• _INSTRUCTIONS TO FOLLOW_: Copy each line below exactly as it appears. Pictures are to be omitted.
*** DATA SUPPLIED
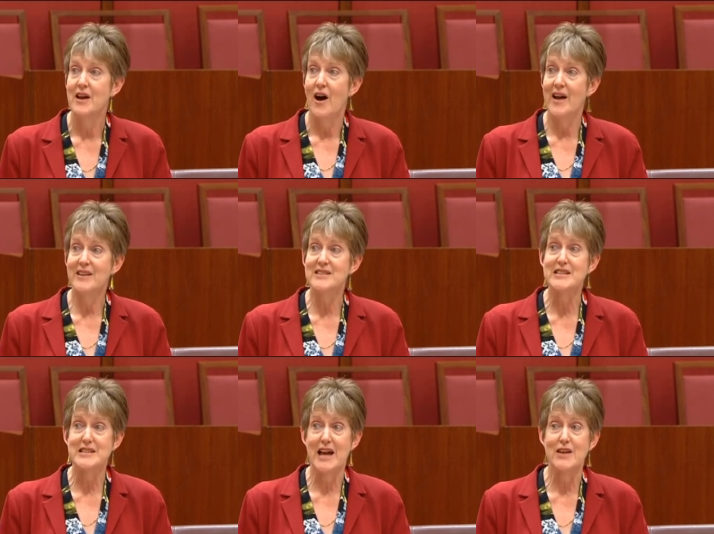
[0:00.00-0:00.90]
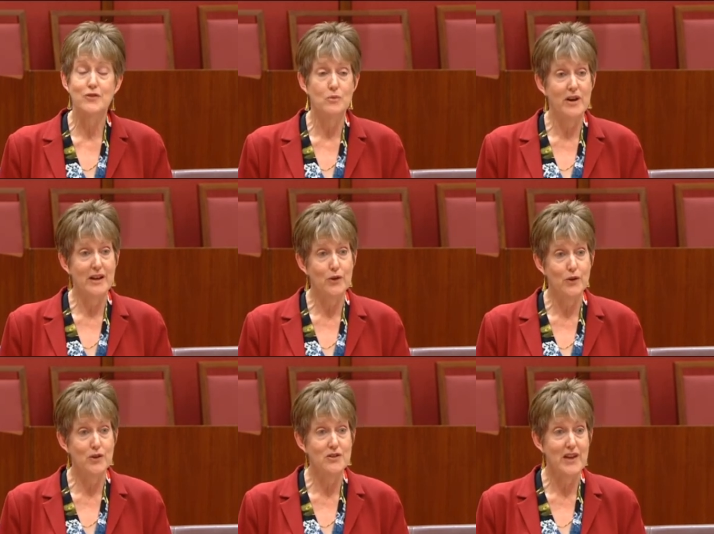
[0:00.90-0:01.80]
I understand from what I
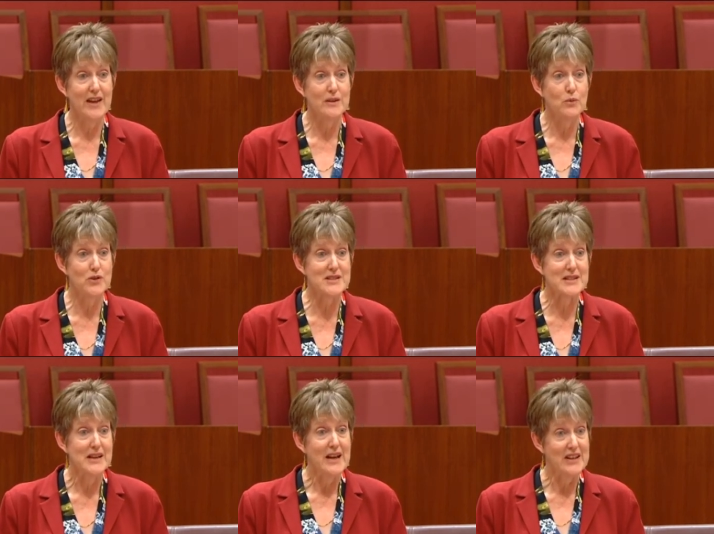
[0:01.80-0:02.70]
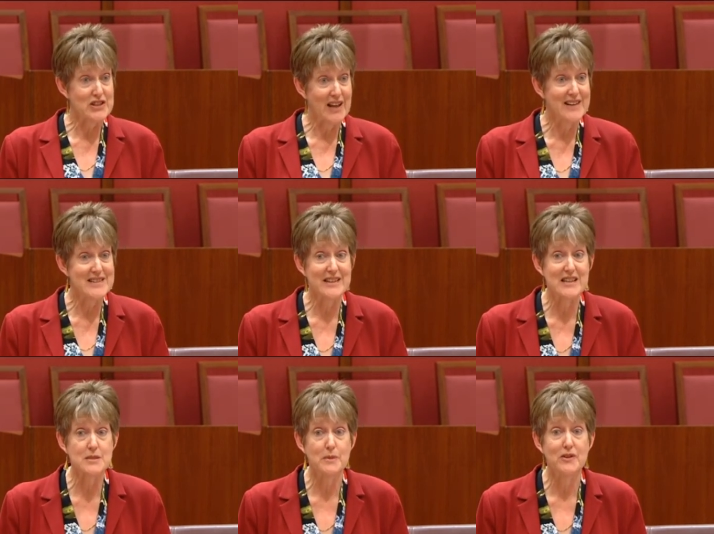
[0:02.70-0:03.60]
heard that it was a challenging
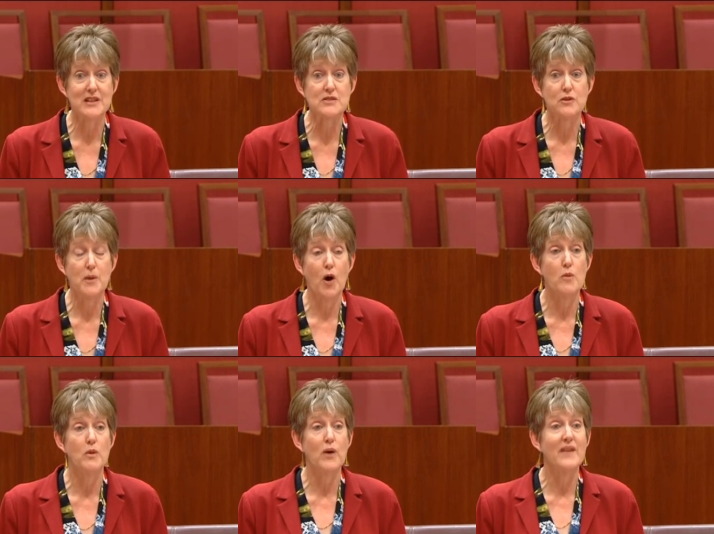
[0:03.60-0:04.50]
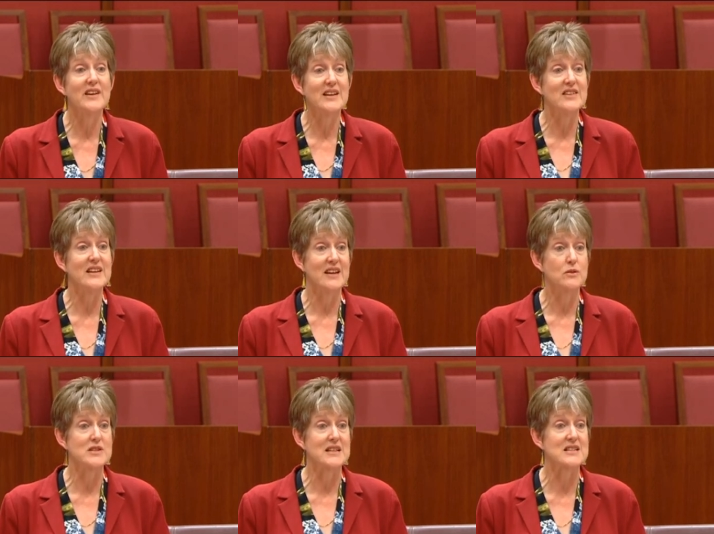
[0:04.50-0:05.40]
experience for Poh, but one that in the
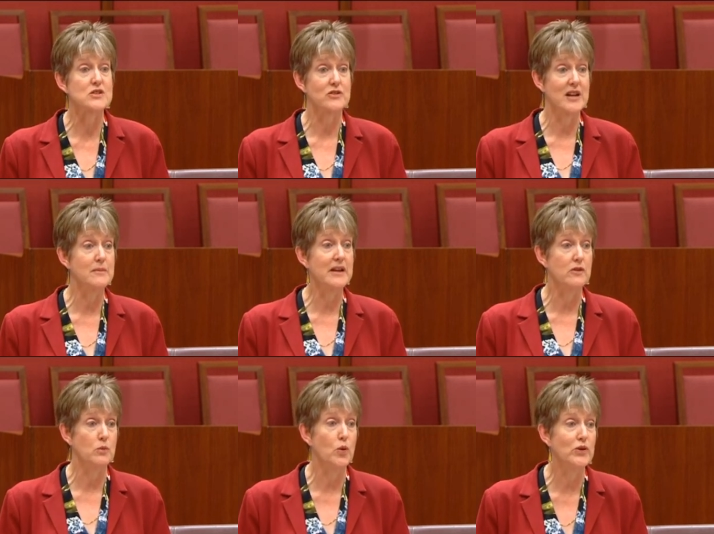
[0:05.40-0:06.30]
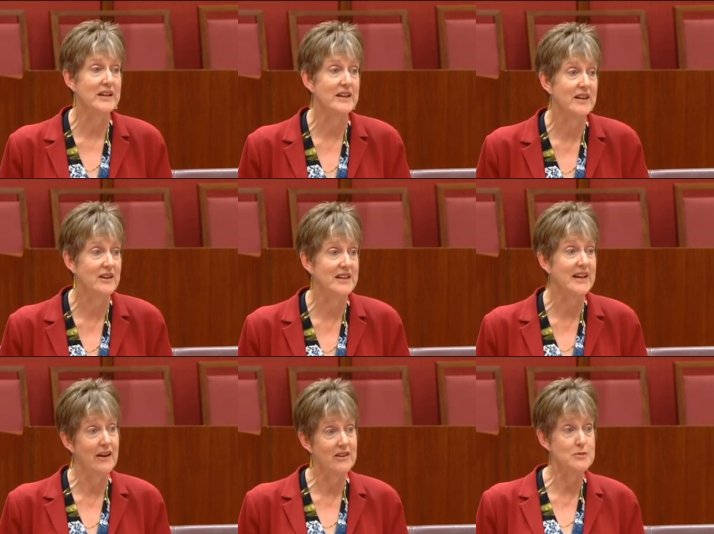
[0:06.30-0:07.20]
end was extremely rewarding, and I'd
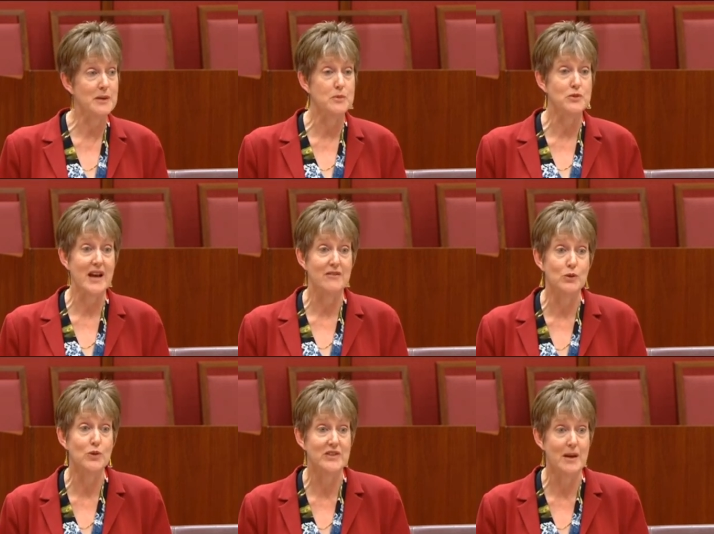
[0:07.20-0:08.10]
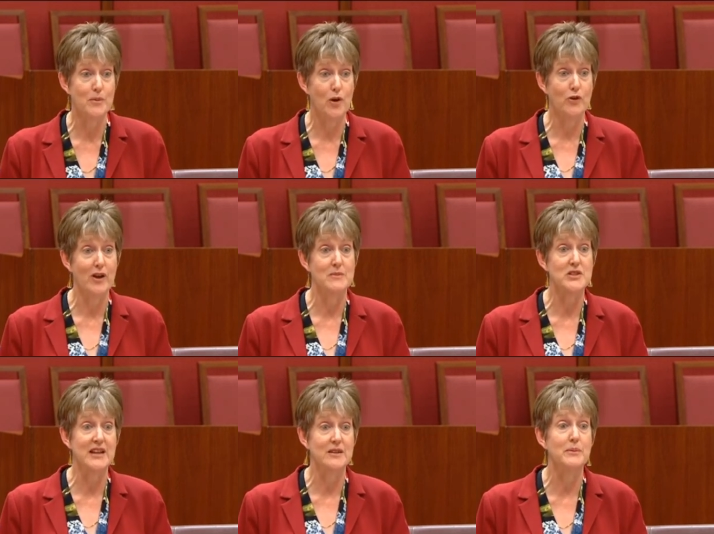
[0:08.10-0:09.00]
encourage people to have a look at that program
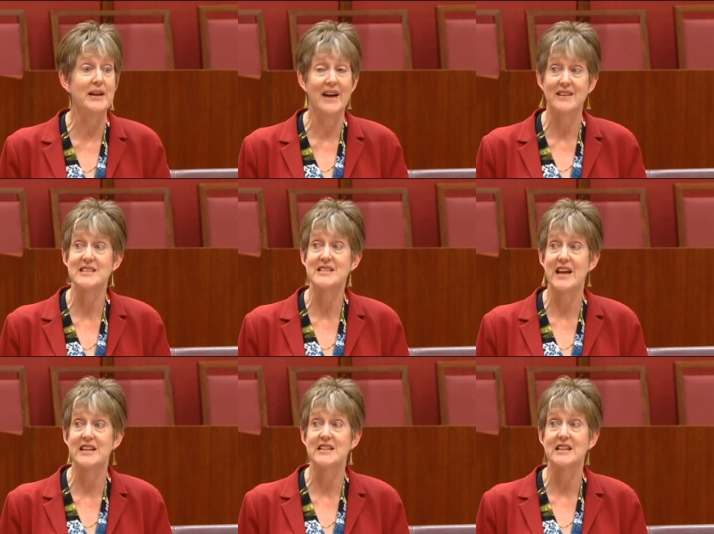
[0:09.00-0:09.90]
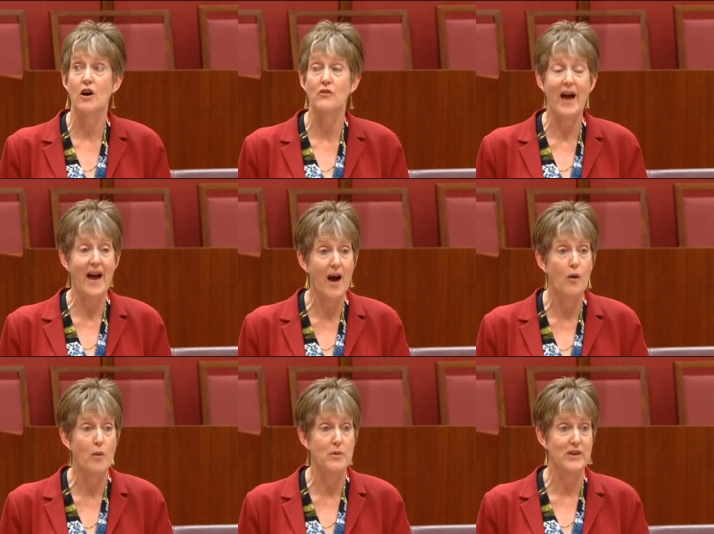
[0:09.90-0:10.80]
to get a better understanding of how
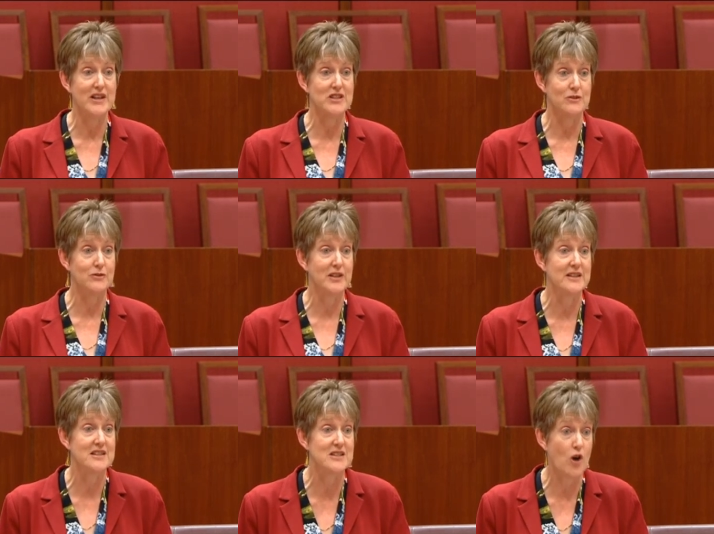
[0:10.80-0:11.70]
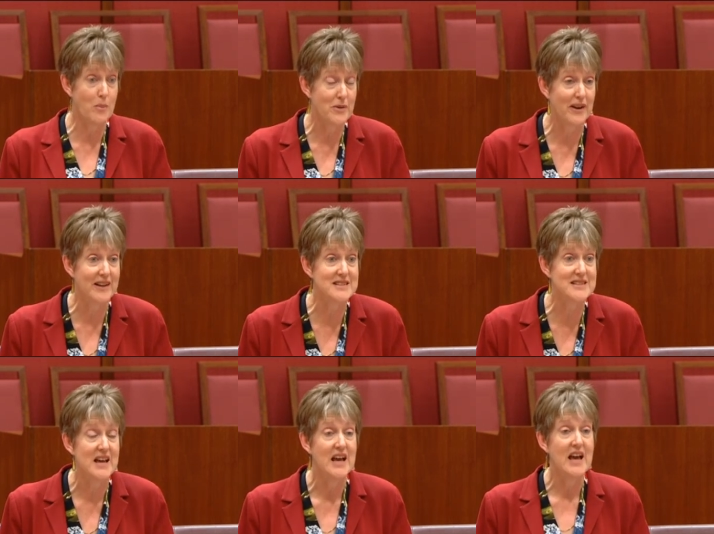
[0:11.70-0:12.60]
Operation Flinders operates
******
• _COMPLETED TASK_:
[0:00.00-0:00.90]
[0:00.90-0:01.80]
I understand from what I
[0:01.80-0:02.70]
[0:02.70-0:03.60]
heard that it was a challenging
[0:03.60-0:04.50]
[0:04.50-0:05.40]
experience for Poh, but one that in the
[0:05.40-0:06.30]
[0:06.30-0:07.20]
end was extremely rewarding, and I'd
[0:07.20-0:08.10]
[0:08.10-0:09.00]
encourage people to have a look at that program
[0:09.00-0:09.90]
[0:09.90-0:10.80]
to get a better understanding of how
[0:10.80-0:11.70]
[0:11.70-0:12.60]
Operation Flinders operates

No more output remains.